> **Your goal**
Nothing in the records may be dropped. Retype them all exactly.

(Stored items)
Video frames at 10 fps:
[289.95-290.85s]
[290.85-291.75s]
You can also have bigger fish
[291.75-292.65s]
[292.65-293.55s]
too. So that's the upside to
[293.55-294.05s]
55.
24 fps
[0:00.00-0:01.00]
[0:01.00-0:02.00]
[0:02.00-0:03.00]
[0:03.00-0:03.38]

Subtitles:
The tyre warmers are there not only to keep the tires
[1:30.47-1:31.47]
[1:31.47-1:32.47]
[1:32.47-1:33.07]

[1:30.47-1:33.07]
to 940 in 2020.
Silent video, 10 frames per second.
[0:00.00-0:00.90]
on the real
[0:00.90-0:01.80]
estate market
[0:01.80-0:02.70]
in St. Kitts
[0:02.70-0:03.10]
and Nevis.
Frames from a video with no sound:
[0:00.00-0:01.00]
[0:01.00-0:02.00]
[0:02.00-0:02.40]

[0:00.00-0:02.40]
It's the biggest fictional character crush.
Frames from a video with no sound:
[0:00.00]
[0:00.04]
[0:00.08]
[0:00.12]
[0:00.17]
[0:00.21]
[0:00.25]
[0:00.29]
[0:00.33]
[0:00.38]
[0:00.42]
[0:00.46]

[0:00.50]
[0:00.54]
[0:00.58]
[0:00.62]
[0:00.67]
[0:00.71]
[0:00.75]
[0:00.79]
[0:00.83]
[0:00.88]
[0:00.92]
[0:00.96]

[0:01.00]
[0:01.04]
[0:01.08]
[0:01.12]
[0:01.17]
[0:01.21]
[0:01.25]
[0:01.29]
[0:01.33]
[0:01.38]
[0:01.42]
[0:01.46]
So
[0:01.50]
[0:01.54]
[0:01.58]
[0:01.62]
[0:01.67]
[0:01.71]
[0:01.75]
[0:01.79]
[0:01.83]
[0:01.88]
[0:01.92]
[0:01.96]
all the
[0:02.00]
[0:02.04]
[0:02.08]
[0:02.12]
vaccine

> **Your response**
Video frames at 10 fps:
[289.95-290.85s]
[290.85-291.75s]
You can also have bigger fish
[291.75-292.65s]
[292.65-293.55s]
too. So that's the upside to
[293.55-294.05s]
55.
24 fps
[0:00.00-0:01.00]
[0:01.00-0:02.00]
[0:02.00-0:03.00]
[0:03.00-0:03.38]

Subtitles:
The tyre warmers are there not only to keep the tires
[1:30.47-1:31.47]
[1:31.47-1:32.47]
[1:32.47-1:33.07]

[1:30.47-1:33.07]
to 940 in 2020.
Silent video, 10 frames per second.
[0:00.00-0:00.90]
on the real
[0:00.90-0:01.80]
estate market
[0:01.80-0:02.70]
in St. Kitts
[0:02.70-0:03.10]
and Nevis.
Frames from a video with no sound:
[0:00.00-0:01.00]
[0:01.00-0:02.00]
[0:02.00-0:02.40]

[0:00.00-0:02.40]
It's the biggest fictional character crush.
Frames from a video with no sound:
[0:00.00]
[0:00.04]
[0:00.08]
[0:00.12]
[0:00.17]
[0:00.21]
[0:00.25]
[0:00.29]
[0:00.33]
[0:00.38]
[0:00.42]
[0:00.46]

[0:00.50]
[0:00.54]
[0:00.58]
[0:00.62]
[0:00.67]
[0:00.71]
[0:00.75]
[0:00.79]
[0:00.83]
[0:00.88]
[0:00.92]
[0:00.96]

[0:01.00]
[0:01.04]
[0:01.08]
[0:01.12]
[0:01.17]
[0:01.21]
[0:01.25]
[0:01.29]
[0:01.33]
[0:01.38]
[0:01.42]
[0:01.46]
So
[0:01.50]
[0:01.54]
[0:01.58]
[0:01.62]
[0:01.67]
[0:01.71]
[0:01.75]
[0:01.79]
[0:01.83]
[0:01.88]
[0:01.92]
[0:01.96]
all the
[0:02.00]
[0:02.04]
[0:02.08]
[0:02.12]
vaccine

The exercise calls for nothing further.